## [PROBLEM DETAILS]
Faithfully repeat all of the records, as they are written below.

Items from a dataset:
== Segment start ==

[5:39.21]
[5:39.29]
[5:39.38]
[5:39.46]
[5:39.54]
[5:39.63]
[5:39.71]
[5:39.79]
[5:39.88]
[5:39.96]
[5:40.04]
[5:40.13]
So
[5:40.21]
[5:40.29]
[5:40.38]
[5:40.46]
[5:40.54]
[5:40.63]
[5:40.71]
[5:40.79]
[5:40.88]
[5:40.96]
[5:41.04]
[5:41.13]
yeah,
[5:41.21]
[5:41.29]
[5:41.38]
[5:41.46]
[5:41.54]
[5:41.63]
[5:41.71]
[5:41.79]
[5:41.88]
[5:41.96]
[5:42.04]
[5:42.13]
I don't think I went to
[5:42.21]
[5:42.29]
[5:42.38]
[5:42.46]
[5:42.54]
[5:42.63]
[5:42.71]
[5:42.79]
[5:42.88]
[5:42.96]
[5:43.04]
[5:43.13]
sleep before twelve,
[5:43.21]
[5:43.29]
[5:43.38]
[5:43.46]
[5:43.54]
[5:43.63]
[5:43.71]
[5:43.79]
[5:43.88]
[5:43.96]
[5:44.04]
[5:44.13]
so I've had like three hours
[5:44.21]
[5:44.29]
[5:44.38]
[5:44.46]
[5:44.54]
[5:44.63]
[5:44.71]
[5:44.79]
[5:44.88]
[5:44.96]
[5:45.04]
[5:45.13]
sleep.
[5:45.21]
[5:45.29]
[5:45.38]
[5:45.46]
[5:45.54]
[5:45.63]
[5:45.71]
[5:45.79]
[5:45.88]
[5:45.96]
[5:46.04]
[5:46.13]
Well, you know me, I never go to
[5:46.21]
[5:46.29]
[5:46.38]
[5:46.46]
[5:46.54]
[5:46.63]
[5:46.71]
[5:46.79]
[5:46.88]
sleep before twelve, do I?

== Segment end ==

## [RESPONSE]
[5:39.21]
[5:39.29]
[5:39.38]
[5:39.46]
[5:39.54]
[5:39.63]
[5:39.71]
[5:39.79]
[5:39.88]
[5:39.96]
[5:40.04]
[5:40.13]
So
[5:40.21]
[5:40.29]
[5:40.38]
[5:40.46]
[5:40.54]
[5:40.63]
[5:40.71]
[5:40.79]
[5:40.88]
[5:40.96]
[5:41.04]
[5:41.13]
yeah,
[5:41.21]
[5:41.29]
[5:41.38]
[5:41.46]
[5:41.54]
[5:41.63]
[5:41.71]
[5:41.79]
[5:41.88]
[5:41.96]
[5:42.04]
[5:42.13]
I don't think I went to
[5:42.21]
[5:42.29]
[5:42.38]
[5:42.46]
[5:42.54]
[5:42.63]
[5:42.71]
[5:42.79]
[5:42.88]
[5:42.96]
[5:43.04]
[5:43.13]
sleep before twelve,
[5:43.21]
[5:43.29]
[5:43.38]
[5:43.46]
[5:43.54]
[5:43.63]
[5:43.71]
[5:43.79]
[5:43.88]
[5:43.96]
[5:44.04]
[5:44.13]
so I've had like three hours
[5:44.21]
[5:44.29]
[5:44.38]
[5:44.46]
[5:44.54]
[5:44.63]
[5:44.71]
[5:44.79]
[5:44.88]
[5:44.96]
[5:45.04]
[5:45.13]
sleep.
[5:45.21]
[5:45.29]
[5:45.38]
[5:45.46]
[5:45.54]
[5:45.63]
[5:45.71]
[5:45.79]
[5:45.88]
[5:45.96]
[5:46.04]
[5:46.13]
Well, you know me, I never go to
[5:46.21]
[5:46.29]
[5:46.38]
[5:46.46]
[5:46.54]
[5:46.63]
[5:46.71]
[5:46.79]
[5:46.88]
sleep before twelve, do I?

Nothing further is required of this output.